* _Required work_
Take the lines below between the one holding "[00:00:01.80]" and the one holding "Lip reading: even", inclusive, and copy them exactly. Add nothing.

* _Data supplied_
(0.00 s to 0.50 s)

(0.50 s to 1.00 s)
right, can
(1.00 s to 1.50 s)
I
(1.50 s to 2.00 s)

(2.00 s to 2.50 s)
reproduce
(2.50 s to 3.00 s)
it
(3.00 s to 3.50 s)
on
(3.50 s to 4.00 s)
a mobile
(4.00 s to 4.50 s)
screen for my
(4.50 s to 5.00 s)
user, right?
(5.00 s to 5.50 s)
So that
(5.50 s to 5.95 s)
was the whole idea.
...
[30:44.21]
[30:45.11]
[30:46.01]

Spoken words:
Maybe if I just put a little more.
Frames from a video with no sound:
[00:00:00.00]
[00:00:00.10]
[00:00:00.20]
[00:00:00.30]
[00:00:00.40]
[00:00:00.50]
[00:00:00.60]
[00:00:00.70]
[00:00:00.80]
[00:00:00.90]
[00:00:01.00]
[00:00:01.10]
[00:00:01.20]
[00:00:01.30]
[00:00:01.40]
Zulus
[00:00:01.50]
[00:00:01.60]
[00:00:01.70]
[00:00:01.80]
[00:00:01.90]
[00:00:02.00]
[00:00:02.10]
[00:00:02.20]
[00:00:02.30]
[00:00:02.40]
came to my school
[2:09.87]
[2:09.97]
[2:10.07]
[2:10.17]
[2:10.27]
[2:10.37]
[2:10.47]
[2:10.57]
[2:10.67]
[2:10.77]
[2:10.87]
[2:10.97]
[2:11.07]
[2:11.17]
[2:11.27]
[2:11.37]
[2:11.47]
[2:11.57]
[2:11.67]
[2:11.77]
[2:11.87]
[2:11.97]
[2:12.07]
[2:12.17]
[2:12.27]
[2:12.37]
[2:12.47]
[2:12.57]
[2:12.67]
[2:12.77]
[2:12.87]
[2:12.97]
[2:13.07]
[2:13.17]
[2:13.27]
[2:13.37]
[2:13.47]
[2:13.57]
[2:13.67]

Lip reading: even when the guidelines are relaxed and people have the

* _Your solution_
[00:00:01.80]
[00:00:01.90]
[00:00:02.00]
[00:00:02.10]
[00:00:02.20]
[00:00:02.30]
[00:00:02.40]
came to my school
[2:09.87]
[2:09.97]
[2:10.07]
[2:10.17]
[2:10.27]
[2:10.37]
[2:10.47]
[2:10.57]
[2:10.67]
[2:10.77]
[2:10.87]
[2:10.97]
[2:11.07]
[2:11.17]
[2:11.27]
[2:11.37]
[2:11.47]
[2:11.57]
[2:11.67]
[2:11.77]
[2:11.87]
[2:11.97]
[2:12.07]
[2:12.17]
[2:12.27]
[2:12.37]
[2:12.47]
[2:12.57]
[2:12.67]
[2:12.77]
[2:12.87]
[2:12.97]
[2:13.07]
[2:13.17]
[2:13.27]
[2:13.37]
[2:13.47]
[2:13.57]
[2:13.67]

Lip reading: even when the guidelines are relaxed and people have the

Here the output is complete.